Other publication
The border between family services and child protection: new practice configurations in Finnish child welfare
Authors: Jaakola Anne-Mari, Pösö Tarja, Repo Jenni
Conference name: EuSarf Conferences
Publisher: European Scientific Association on Residential and Family Care for Children and Adolescents
Publication year: 2023
Book title : EuSarf 2023
Since the late 1980s, the Finnish legislation of child protection has emphasized the role of supportive and voluntary in-home services as part of child protection services. Nevertheless, the need to place children in out-of-home care has remained and the number of placements has been high, resulting in roughly one percent of children under the age of 18 being in out-of-home care. When the Social Welfare Act was introduced in 2015, one of its aims was to provide preventative and early services to children and families so that the services provided by the Child Welfare Act would not be so much needed. As a consequence of the legislative changes, social workers are now required to make assessments of ‘the service needs’ of children and families and direct them either to family services or child protection. Their task is, in a way, to ‘process children and families’ into and out of services. Selecting is a complex task for any ‘street level bureaucrat’ but for social workers it is especially challenging due to the nature of present legislation and the emphasis on voluntary in-home services both in family services and child protection.
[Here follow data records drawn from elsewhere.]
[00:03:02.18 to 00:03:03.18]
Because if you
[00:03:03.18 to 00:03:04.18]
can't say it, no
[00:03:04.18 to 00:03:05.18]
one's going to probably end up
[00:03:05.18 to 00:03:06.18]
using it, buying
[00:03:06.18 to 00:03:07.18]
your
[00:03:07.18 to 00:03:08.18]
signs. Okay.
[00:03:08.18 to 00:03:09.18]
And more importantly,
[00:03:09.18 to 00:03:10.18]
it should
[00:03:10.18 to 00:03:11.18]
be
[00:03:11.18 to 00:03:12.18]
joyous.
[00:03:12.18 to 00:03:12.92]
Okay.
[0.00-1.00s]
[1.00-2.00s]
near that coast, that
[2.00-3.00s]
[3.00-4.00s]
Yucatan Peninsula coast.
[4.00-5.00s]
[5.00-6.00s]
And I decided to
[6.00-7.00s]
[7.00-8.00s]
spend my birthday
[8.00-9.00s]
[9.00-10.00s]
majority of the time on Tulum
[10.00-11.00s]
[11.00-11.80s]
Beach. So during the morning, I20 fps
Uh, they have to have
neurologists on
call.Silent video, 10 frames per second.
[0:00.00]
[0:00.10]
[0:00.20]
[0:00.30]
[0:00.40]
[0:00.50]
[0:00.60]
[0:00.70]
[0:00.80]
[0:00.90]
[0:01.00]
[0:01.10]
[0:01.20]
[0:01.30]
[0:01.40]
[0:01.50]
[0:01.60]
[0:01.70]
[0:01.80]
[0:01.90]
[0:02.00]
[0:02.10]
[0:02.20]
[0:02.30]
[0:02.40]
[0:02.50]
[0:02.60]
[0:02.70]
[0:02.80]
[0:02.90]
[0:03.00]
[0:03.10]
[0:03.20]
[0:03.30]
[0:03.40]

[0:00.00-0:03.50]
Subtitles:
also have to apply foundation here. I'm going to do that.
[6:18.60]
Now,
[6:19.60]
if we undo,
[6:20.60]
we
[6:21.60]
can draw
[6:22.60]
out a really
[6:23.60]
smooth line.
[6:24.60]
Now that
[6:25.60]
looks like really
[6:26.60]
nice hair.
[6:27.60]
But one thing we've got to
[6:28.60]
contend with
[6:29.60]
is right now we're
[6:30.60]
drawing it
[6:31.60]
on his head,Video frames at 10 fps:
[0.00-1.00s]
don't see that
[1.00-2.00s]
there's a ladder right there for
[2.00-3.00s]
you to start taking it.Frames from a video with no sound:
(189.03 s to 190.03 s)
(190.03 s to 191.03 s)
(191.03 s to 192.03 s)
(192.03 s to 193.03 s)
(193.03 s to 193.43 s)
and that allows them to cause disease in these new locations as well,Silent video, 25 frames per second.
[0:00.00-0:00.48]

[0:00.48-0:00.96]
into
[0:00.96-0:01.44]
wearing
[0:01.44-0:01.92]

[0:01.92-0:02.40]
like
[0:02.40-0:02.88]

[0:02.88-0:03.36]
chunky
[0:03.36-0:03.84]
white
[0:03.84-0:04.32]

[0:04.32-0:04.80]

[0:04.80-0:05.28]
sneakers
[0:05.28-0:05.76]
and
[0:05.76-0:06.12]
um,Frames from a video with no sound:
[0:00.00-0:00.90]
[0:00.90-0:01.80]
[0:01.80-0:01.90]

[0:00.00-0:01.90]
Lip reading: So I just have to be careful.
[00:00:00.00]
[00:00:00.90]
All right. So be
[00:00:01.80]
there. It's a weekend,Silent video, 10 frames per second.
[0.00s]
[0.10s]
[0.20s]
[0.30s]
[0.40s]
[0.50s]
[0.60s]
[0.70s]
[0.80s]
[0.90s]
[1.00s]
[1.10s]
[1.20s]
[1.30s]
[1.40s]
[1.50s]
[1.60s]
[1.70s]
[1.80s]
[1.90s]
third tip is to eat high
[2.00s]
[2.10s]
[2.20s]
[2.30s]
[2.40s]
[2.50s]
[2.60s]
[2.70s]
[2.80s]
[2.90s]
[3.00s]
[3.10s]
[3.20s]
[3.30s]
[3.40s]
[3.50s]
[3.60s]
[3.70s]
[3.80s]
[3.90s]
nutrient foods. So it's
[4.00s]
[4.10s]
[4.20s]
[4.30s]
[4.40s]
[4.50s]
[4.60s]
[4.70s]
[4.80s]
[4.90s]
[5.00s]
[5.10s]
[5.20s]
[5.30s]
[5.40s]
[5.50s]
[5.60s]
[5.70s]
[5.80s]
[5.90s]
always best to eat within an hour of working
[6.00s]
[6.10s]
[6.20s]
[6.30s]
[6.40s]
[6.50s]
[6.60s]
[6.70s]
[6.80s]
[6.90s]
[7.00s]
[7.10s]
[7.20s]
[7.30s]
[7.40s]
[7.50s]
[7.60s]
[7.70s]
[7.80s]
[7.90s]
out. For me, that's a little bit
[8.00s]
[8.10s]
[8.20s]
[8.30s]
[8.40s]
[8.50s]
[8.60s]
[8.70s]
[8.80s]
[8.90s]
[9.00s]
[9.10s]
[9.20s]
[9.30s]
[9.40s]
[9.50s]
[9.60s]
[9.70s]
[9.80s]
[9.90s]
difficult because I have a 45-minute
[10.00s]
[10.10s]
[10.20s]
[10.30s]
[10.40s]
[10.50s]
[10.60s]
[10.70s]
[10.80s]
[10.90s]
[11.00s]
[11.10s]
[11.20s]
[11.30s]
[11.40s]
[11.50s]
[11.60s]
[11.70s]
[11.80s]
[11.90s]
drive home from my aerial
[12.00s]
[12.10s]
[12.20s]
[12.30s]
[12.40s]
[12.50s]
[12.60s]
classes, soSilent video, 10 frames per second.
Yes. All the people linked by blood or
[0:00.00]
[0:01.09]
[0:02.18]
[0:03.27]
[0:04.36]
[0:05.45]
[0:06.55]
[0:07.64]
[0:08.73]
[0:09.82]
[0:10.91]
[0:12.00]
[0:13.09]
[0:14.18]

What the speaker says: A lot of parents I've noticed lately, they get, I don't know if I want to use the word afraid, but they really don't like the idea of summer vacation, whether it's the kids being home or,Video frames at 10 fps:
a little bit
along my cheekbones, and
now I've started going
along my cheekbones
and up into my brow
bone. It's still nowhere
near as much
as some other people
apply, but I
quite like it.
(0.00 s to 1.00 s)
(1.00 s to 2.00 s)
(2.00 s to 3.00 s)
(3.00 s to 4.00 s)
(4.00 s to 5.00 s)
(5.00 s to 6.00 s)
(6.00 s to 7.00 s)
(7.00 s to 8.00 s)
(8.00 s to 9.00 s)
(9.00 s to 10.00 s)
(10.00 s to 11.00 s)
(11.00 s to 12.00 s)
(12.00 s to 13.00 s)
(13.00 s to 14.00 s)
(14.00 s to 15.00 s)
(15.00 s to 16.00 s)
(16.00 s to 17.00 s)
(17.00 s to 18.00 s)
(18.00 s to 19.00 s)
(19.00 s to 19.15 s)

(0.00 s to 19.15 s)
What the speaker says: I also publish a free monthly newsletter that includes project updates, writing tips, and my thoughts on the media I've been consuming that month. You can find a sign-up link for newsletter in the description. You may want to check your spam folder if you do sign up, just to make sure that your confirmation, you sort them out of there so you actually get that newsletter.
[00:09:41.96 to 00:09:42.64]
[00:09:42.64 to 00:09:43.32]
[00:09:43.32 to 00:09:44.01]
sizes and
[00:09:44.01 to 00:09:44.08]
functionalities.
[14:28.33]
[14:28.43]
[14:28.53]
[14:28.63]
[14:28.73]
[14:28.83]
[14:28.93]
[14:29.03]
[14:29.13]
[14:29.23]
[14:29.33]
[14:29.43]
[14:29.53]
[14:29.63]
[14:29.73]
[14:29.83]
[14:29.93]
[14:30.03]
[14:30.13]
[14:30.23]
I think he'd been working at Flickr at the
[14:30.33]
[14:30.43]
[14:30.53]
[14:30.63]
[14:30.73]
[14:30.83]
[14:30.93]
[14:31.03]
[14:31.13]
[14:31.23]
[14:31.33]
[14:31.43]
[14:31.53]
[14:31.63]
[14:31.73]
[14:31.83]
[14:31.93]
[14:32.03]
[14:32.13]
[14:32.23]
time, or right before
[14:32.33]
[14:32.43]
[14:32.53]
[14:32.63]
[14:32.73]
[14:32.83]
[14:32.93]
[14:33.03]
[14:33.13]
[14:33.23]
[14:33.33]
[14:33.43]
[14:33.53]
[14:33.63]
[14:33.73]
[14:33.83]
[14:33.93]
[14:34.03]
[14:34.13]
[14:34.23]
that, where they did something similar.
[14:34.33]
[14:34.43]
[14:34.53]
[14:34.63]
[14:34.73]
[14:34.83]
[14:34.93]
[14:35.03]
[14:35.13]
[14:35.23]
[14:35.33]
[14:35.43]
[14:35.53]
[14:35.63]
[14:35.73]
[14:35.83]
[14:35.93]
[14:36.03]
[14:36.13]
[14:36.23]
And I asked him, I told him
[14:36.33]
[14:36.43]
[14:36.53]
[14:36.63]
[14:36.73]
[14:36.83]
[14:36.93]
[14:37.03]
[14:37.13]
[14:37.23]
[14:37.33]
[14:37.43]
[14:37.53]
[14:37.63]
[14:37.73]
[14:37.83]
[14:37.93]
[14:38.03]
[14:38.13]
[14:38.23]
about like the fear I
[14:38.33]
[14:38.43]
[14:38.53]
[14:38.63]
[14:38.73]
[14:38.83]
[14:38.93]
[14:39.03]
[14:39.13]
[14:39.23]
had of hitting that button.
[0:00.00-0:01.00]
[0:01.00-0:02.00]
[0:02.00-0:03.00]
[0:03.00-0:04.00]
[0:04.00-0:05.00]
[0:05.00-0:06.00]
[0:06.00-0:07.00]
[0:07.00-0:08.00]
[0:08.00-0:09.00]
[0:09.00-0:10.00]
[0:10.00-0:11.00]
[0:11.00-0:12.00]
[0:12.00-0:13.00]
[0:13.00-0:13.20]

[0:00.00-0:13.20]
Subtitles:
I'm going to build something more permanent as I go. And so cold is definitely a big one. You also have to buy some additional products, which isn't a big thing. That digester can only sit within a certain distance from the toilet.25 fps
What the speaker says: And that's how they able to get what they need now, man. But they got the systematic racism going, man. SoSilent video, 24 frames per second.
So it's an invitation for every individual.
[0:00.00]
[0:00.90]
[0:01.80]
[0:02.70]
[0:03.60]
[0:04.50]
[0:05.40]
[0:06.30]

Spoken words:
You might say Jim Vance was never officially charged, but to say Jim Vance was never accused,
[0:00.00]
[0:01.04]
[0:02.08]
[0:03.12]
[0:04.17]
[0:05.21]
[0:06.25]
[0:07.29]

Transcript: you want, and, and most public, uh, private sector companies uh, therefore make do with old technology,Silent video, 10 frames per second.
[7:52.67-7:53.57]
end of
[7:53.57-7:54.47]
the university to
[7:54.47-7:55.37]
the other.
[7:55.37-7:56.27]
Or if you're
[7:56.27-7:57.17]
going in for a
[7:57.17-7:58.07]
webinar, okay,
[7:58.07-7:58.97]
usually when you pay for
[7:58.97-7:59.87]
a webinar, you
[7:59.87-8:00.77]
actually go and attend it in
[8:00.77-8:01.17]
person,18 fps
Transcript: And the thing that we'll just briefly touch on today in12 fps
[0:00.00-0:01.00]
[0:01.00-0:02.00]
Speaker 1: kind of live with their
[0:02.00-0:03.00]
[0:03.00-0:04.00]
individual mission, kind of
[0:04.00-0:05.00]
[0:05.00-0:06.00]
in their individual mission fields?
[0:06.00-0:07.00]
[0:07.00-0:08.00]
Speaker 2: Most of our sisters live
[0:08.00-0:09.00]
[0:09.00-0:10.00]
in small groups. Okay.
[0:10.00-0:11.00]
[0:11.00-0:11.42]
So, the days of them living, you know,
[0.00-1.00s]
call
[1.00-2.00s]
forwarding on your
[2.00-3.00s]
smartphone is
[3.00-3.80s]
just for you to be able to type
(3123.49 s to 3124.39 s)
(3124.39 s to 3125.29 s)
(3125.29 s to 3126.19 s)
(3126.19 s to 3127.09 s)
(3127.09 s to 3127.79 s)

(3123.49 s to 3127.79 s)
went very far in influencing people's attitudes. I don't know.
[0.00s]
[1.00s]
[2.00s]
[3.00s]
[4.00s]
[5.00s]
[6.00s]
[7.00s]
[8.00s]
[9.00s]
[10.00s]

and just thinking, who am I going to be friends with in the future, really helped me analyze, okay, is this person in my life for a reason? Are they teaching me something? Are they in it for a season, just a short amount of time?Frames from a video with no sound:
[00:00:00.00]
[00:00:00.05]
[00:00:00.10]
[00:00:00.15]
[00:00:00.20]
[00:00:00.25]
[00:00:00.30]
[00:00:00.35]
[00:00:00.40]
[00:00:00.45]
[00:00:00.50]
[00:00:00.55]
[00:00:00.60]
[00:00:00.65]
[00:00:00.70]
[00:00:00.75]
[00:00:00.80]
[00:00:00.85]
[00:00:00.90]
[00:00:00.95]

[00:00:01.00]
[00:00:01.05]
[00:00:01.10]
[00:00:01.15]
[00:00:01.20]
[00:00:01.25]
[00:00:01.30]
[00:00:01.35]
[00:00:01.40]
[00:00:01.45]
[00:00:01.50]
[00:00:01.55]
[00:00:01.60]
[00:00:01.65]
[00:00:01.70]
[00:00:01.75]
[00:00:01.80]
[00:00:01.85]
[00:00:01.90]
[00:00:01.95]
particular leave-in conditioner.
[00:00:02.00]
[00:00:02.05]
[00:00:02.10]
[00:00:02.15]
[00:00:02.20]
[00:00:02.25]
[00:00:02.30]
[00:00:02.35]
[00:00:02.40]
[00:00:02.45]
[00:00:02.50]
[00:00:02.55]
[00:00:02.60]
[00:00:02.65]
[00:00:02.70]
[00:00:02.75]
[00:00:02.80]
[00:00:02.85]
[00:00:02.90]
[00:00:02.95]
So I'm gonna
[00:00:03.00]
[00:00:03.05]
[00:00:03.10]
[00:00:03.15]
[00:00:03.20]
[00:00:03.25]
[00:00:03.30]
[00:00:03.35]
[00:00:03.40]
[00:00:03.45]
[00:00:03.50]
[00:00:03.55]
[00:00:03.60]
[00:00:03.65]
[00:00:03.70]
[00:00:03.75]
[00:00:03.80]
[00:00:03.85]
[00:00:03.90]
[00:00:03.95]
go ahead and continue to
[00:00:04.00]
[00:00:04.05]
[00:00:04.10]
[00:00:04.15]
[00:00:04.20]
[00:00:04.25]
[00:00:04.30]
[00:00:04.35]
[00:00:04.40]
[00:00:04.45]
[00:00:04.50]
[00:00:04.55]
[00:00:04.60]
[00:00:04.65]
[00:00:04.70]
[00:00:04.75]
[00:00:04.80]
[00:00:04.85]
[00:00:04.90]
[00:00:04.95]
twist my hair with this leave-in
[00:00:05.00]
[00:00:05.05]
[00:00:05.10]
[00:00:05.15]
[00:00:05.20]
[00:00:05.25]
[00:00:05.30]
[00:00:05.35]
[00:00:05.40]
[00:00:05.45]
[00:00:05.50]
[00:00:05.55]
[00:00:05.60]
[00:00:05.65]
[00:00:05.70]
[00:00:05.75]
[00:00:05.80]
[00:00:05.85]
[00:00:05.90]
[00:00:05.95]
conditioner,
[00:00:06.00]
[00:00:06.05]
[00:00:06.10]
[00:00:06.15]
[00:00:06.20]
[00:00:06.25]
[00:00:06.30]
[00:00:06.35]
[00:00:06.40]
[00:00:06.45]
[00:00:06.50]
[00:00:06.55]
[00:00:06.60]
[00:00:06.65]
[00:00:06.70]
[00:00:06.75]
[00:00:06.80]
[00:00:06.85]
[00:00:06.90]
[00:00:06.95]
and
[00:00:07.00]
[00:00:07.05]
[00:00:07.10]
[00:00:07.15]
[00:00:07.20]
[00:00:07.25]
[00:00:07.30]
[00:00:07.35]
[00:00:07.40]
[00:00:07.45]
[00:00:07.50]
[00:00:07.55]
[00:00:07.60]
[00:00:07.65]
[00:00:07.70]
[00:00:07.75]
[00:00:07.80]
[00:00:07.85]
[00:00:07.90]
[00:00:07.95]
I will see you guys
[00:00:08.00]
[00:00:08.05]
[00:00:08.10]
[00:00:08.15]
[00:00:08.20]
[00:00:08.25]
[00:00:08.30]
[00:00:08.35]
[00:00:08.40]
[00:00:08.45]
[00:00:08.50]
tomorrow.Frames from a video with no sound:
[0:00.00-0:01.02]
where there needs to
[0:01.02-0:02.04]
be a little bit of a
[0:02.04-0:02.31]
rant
The objective of this study is to examine on what grounds social workers decide whether children’s and families’ needs would be best met by family services (Social Welfare Act) or child protection (Child Welfare Act). It is empirically based on a survey of social workers (N=373) and group interviews (28 groups with 120 social workers) in different parts of Finland. The group interviews were based on a vignette of a realistic case, which the social workers (and, in some groups, other professionals involved in assessments) were asked to elaborate regarding the choice between these two service systems.
The findings highlight the existence and use of local guidelines of how to select children and parents to services. Some guidelines are formally written as organizational guidelines whereas some are established in practice by assessment teams and team leaders. The decisive element appears to be the attitudes of parents towards services: their reluctance to receive services would direct the family to child protection services. Children’s attitudes, on the other hand, are not given so much attention. The nature of the problems in the families was less important. However, if the problems were of such nature that out-of-home placements were seen to be needed, the child would be selected to child protection services. This selection base profiles child protection as being for involuntary, out-of-home placements, which is a ‘new’ profile for child protection as the role of the voluntary in-home services is more or less ruled out.
Regarding the conclusions of this study, the local contexts of putting policy and legislation into practice are important to be taken into account when reforming policy and legislation. It is especially important if legislation gives much leeway for practice-based interpretations.